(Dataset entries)
--------
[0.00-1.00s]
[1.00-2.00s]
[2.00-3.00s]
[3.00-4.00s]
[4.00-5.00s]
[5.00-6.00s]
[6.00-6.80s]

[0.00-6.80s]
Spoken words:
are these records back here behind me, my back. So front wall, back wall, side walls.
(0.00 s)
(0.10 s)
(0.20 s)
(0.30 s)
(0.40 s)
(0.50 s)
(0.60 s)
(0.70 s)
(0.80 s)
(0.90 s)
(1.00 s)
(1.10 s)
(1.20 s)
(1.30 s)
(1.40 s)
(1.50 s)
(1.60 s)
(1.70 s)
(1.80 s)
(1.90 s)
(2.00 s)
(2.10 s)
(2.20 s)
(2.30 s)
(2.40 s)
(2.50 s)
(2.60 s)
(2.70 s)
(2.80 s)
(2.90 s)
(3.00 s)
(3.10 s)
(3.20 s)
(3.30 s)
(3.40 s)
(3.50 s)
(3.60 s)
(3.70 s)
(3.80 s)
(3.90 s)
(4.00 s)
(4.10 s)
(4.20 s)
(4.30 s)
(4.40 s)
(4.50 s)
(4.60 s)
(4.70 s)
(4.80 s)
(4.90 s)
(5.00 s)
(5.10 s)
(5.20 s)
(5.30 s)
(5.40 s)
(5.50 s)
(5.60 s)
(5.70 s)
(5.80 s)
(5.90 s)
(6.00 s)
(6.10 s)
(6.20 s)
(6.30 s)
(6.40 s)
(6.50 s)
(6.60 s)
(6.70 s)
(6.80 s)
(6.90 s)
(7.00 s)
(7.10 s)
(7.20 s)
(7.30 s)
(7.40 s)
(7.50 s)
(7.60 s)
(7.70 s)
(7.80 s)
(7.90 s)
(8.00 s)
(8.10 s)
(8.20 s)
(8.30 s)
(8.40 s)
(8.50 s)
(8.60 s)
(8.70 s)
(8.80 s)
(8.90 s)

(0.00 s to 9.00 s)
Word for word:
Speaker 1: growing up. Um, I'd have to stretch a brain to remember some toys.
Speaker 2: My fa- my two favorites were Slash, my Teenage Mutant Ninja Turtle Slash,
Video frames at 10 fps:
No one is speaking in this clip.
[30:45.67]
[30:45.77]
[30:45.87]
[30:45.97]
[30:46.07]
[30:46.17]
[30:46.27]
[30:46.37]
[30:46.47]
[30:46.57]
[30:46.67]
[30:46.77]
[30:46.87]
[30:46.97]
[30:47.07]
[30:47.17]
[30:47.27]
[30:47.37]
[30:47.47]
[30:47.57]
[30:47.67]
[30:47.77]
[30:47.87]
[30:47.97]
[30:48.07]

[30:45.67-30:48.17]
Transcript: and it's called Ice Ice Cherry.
--------
ACTIVITY
The answer must be every record above, repeated exactly as written.

SOLUTION FOR THIS EXERCISE
[0.00-1.00s]
[1.00-2.00s]
[2.00-3.00s]
[3.00-4.00s]
[4.00-5.00s]
[5.00-6.00s]
[6.00-6.80s]

[0.00-6.80s]
Spoken words:
are these records back here behind me, my back. So front wall, back wall, side walls.
(0.00 s)
(0.10 s)
(0.20 s)
(0.30 s)
(0.40 s)
(0.50 s)
(0.60 s)
(0.70 s)
(0.80 s)
(0.90 s)
(1.00 s)
(1.10 s)
(1.20 s)
(1.30 s)
(1.40 s)
(1.50 s)
(1.60 s)
(1.70 s)
(1.80 s)
(1.90 s)
(2.00 s)
(2.10 s)
(2.20 s)
(2.30 s)
(2.40 s)
(2.50 s)
(2.60 s)
(2.70 s)
(2.80 s)
(2.90 s)
(3.00 s)
(3.10 s)
(3.20 s)
(3.30 s)
(3.40 s)
(3.50 s)
(3.60 s)
(3.70 s)
(3.80 s)
(3.90 s)
(4.00 s)
(4.10 s)
(4.20 s)
(4.30 s)
(4.40 s)
(4.50 s)
(4.60 s)
(4.70 s)
(4.80 s)
(4.90 s)
(5.00 s)
(5.10 s)
(5.20 s)
(5.30 s)
(5.40 s)
(5.50 s)
(5.60 s)
(5.70 s)
(5.80 s)
(5.90 s)
(6.00 s)
(6.10 s)
(6.20 s)
(6.30 s)
(6.40 s)
(6.50 s)
(6.60 s)
(6.70 s)
(6.80 s)
(6.90 s)
(7.00 s)
(7.10 s)
(7.20 s)
(7.30 s)
(7.40 s)
(7.50 s)
(7.60 s)
(7.70 s)
(7.80 s)
(7.90 s)
(8.00 s)
(8.10 s)
(8.20 s)
(8.30 s)
(8.40 s)
(8.50 s)
(8.60 s)
(8.70 s)
(8.80 s)
(8.90 s)

(0.00 s to 9.00 s)
Word for word:
Speaker 1: growing up. Um, I'd have to stretch a brain to remember some toys.
Speaker 2: My fa- my two favorites were Slash, my Teenage Mutant Ninja Turtle Slash,
Video frames at 10 fps:
No one is speaking in this clip.
[30:45.67]
[30:45.77]
[30:45.87]
[30:45.97]
[30:46.07]
[30:46.17]
[30:46.27]
[30:46.37]
[30:46.47]
[30:46.57]
[30:46.67]
[30:46.77]
[30:46.87]
[30:46.97]
[30:47.07]
[30:47.17]
[30:47.27]
[30:47.37]
[30:47.47]
[30:47.57]
[30:47.67]
[30:47.77]
[30:47.87]
[30:47.97]
[30:48.07]

[30:45.67-30:48.17]
Transcript: and it's called Ice Ice Cherry.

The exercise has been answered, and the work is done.